INSTRUCTIONS FOR THE TASK —
Output nothing but the lines from the first line of the listing below through the line containing "[00:01:09.10]", printed exactly and free of pictures.

INPUT MATERIAL —

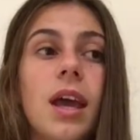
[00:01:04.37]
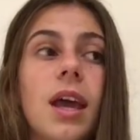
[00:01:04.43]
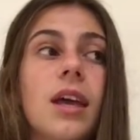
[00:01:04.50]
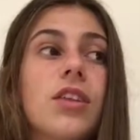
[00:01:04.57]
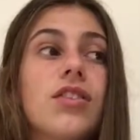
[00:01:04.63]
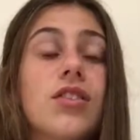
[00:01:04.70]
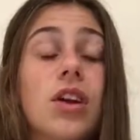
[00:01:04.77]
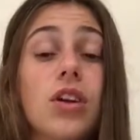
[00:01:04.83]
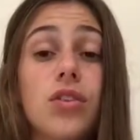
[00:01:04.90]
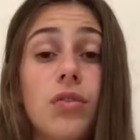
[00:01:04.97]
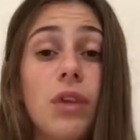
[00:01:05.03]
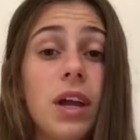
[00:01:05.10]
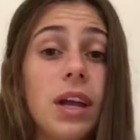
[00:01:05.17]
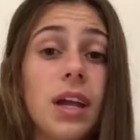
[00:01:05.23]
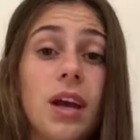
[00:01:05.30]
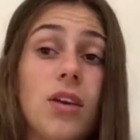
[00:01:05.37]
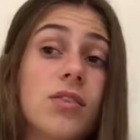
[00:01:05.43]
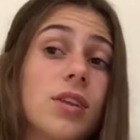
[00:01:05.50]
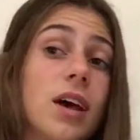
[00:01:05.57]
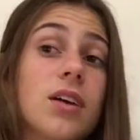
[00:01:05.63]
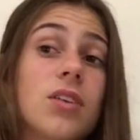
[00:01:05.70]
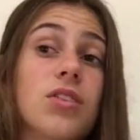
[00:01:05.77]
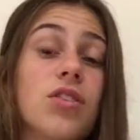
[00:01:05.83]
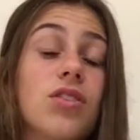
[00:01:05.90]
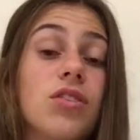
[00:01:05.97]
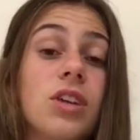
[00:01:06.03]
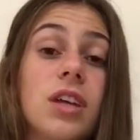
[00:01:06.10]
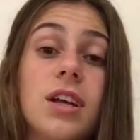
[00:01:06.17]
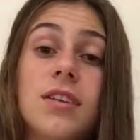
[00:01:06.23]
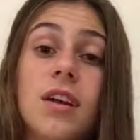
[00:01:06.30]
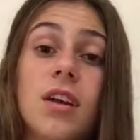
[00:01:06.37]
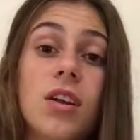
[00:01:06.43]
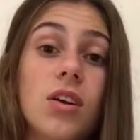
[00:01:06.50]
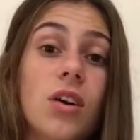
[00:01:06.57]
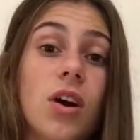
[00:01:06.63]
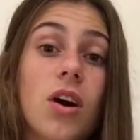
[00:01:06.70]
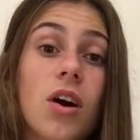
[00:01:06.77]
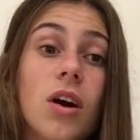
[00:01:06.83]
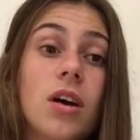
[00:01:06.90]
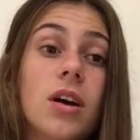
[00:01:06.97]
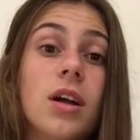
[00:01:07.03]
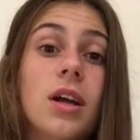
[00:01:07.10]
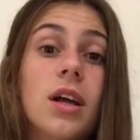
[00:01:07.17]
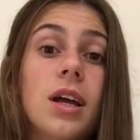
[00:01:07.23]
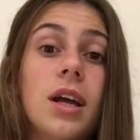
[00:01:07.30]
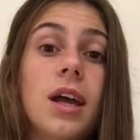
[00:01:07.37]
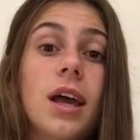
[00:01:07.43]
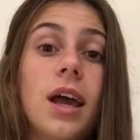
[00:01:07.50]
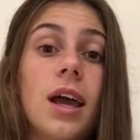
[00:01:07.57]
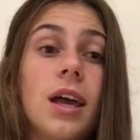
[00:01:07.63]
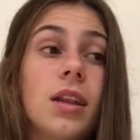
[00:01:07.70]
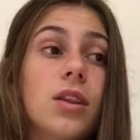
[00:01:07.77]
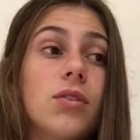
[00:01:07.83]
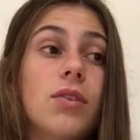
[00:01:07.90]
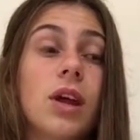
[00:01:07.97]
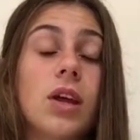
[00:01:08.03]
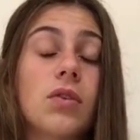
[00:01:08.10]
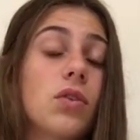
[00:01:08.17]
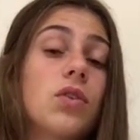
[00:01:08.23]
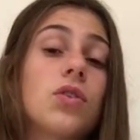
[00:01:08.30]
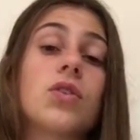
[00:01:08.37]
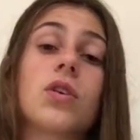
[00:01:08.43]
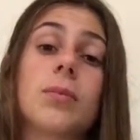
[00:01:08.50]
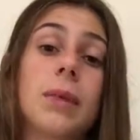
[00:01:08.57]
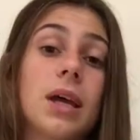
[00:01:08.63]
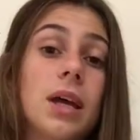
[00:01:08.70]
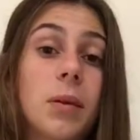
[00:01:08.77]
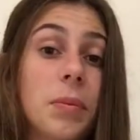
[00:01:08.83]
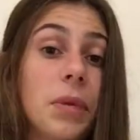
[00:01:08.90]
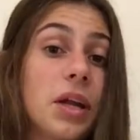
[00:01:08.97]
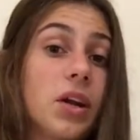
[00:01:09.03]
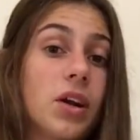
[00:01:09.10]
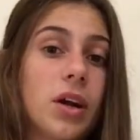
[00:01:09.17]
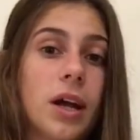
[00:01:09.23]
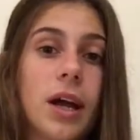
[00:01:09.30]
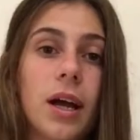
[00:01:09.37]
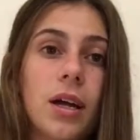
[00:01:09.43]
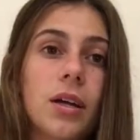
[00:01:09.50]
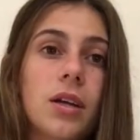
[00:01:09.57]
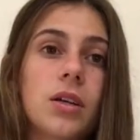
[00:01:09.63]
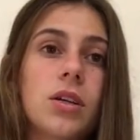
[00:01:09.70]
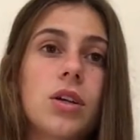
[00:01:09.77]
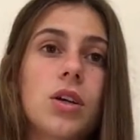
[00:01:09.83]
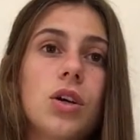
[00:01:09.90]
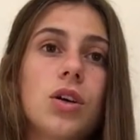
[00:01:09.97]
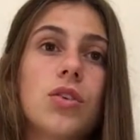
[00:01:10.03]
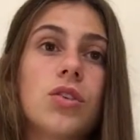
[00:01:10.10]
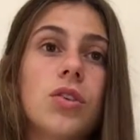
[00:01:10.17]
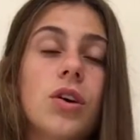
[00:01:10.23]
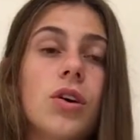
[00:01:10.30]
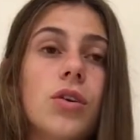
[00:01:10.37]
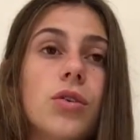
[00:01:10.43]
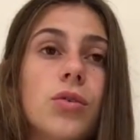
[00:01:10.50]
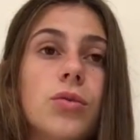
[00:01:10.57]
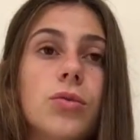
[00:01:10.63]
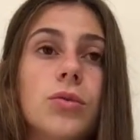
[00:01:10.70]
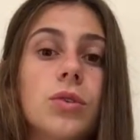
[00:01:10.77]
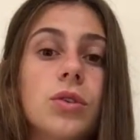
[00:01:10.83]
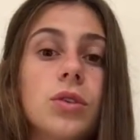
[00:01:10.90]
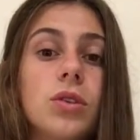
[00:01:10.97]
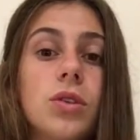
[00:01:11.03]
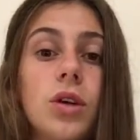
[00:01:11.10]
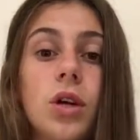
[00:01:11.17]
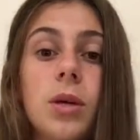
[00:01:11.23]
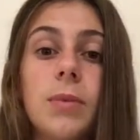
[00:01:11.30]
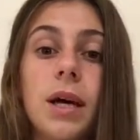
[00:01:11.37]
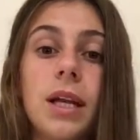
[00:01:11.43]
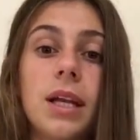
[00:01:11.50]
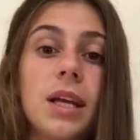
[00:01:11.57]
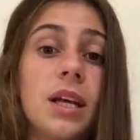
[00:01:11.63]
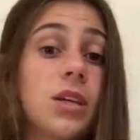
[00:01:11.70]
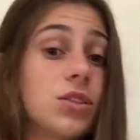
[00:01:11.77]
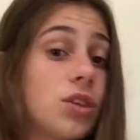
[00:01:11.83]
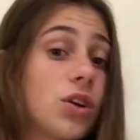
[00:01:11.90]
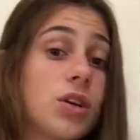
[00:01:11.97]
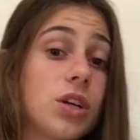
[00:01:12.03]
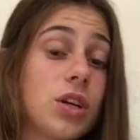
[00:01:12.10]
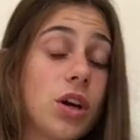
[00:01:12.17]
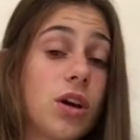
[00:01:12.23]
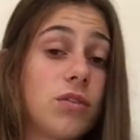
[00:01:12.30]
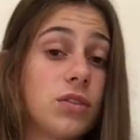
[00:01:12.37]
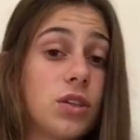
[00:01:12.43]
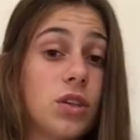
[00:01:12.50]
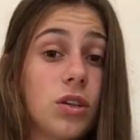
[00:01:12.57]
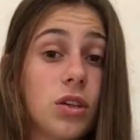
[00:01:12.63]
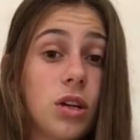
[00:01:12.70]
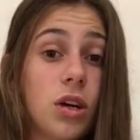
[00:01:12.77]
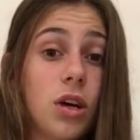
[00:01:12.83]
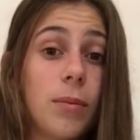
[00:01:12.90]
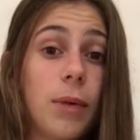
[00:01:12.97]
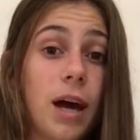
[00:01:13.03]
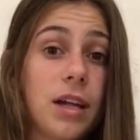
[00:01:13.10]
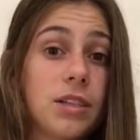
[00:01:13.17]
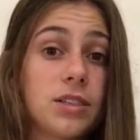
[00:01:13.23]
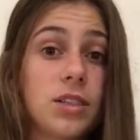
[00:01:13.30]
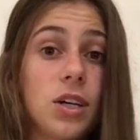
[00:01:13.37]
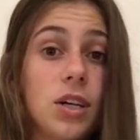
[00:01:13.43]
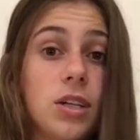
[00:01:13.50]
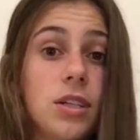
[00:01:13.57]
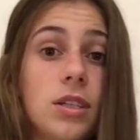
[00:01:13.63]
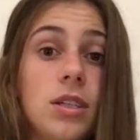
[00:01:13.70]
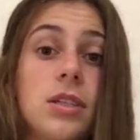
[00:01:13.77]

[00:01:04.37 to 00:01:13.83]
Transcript: It starts raining outside, so she gets out of the car, and the rain ruins her makeup and her hair. So her Monday is already off to a bad start.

ANSWER TO THIS EXERCISE —
[00:01:04.37]
[00:01:04.43]
[00:01:04.50]
[00:01:04.57]
[00:01:04.63]
[00:01:04.70]
[00:01:04.77]
[00:01:04.83]
[00:01:04.90]
[00:01:04.97]
[00:01:05.03]
[00:01:05.10]
[00:01:05.17]
[00:01:05.23]
[00:01:05.30]
[00:01:05.37]
[00:01:05.43]
[00:01:05.50]
[00:01:05.57]
[00:01:05.63]
[00:01:05.70]
[00:01:05.77]
[00:01:05.83]
[00:01:05.90]
[00:01:05.97]
[00:01:06.03]
[00:01:06.10]
[00:01:06.17]
[00:01:06.23]
[00:01:06.30]
[00:01:06.37]
[00:01:06.43]
[00:01:06.50]
[00:01:06.57]
[00:01:06.63]
[00:01:06.70]
[00:01:06.77]
[00:01:06.83]
[00:01:06.90]
[00:01:06.97]
[00:01:07.03]
[00:01:07.10]
[00:01:07.17]
[00:01:07.23]
[00:01:07.30]
[00:01:07.37]
[00:01:07.43]
[00:01:07.50]
[00:01:07.57]
[00:01:07.63]
[00:01:07.70]
[00:01:07.77]
[00:01:07.83]
[00:01:07.90]
[00:01:07.97]
[00:01:08.03]
[00:01:08.10]
[00:01:08.17]
[00:01:08.23]
[00:01:08.30]
[00:01:08.37]
[00:01:08.43]
[00:01:08.50]
[00:01:08.57]
[00:01:08.63]
[00:01:08.70]
[00:01:08.77]
[00:01:08.83]
[00:01:08.90]
[00:01:08.97]
[00:01:09.03]
[00:01:09.10]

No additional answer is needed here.